• What you need to do
Please copy every record below exactly and leave out the pictures.

(Saved data entries)
=-=-=-=-=

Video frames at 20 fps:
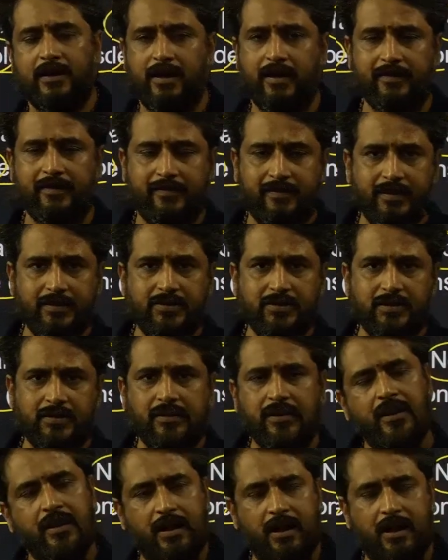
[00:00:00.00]
session,
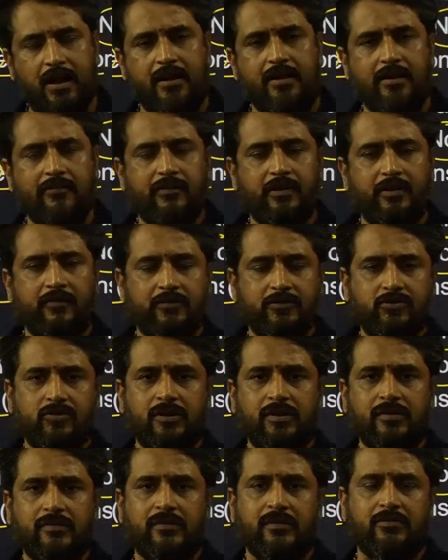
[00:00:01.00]
and even our
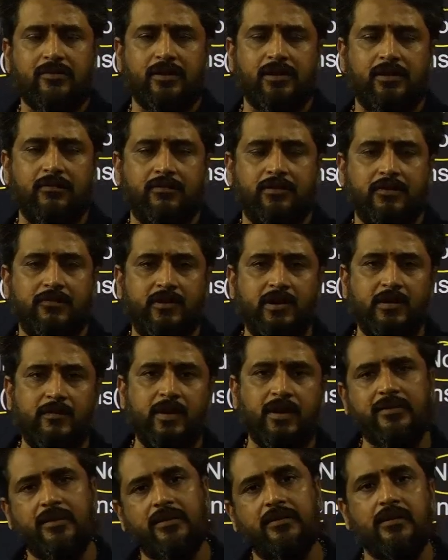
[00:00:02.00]
students also given the
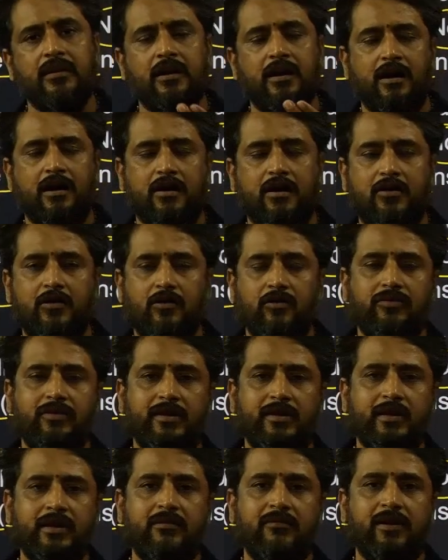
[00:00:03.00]
feedback that clues
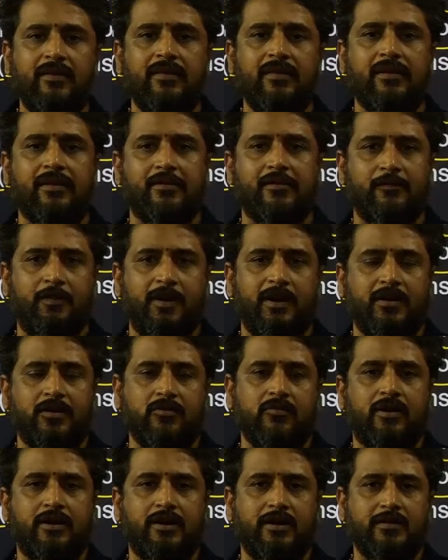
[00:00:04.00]
are given in the respective
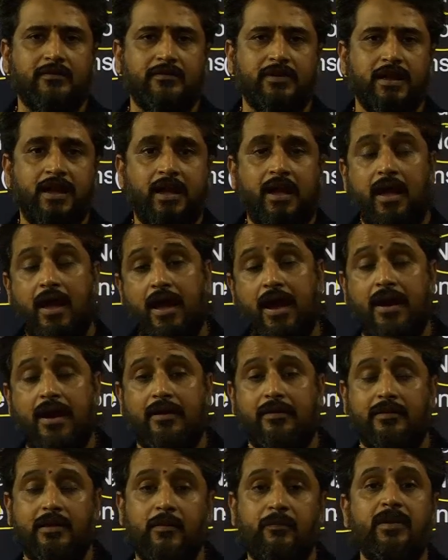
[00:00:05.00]
order,
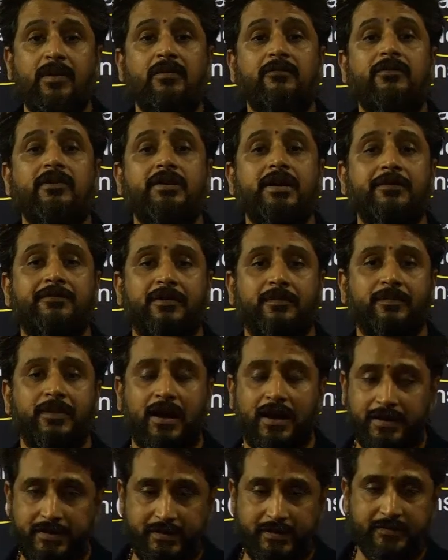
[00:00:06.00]
and they benefited from
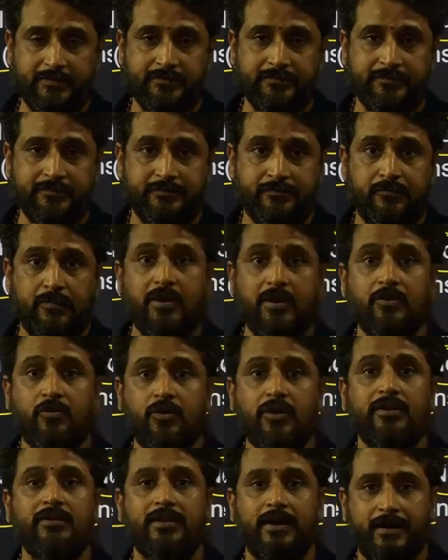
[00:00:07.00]
that by
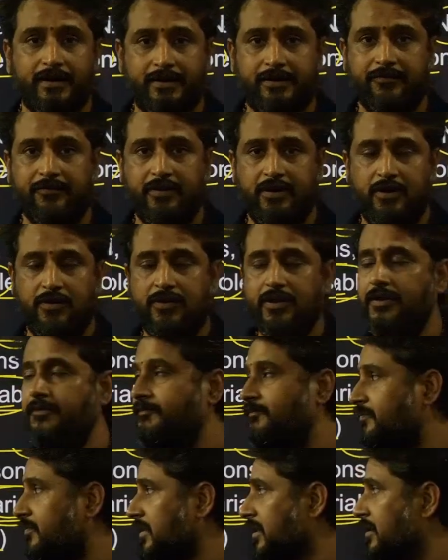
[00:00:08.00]
knowing that. Okay,
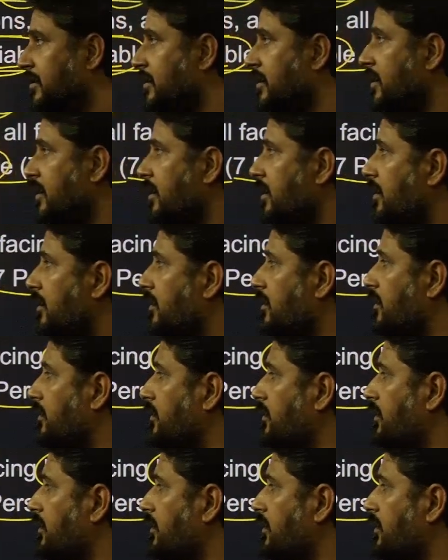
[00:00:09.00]
uh,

=-=-=-=-=

• Your response
Video frames at 20 fps:
[00:00:00.00]
session,
[00:00:01.00]
and even our
[00:00:02.00]
students also given the
[00:00:03.00]
feedback that clues
[00:00:04.00]
are given in the respective
[00:00:05.00]
order,
[00:00:06.00]
and they benefited from
[00:00:07.00]
that by
[00:00:08.00]
knowing that. Okay,
[00:00:09.00]
uh,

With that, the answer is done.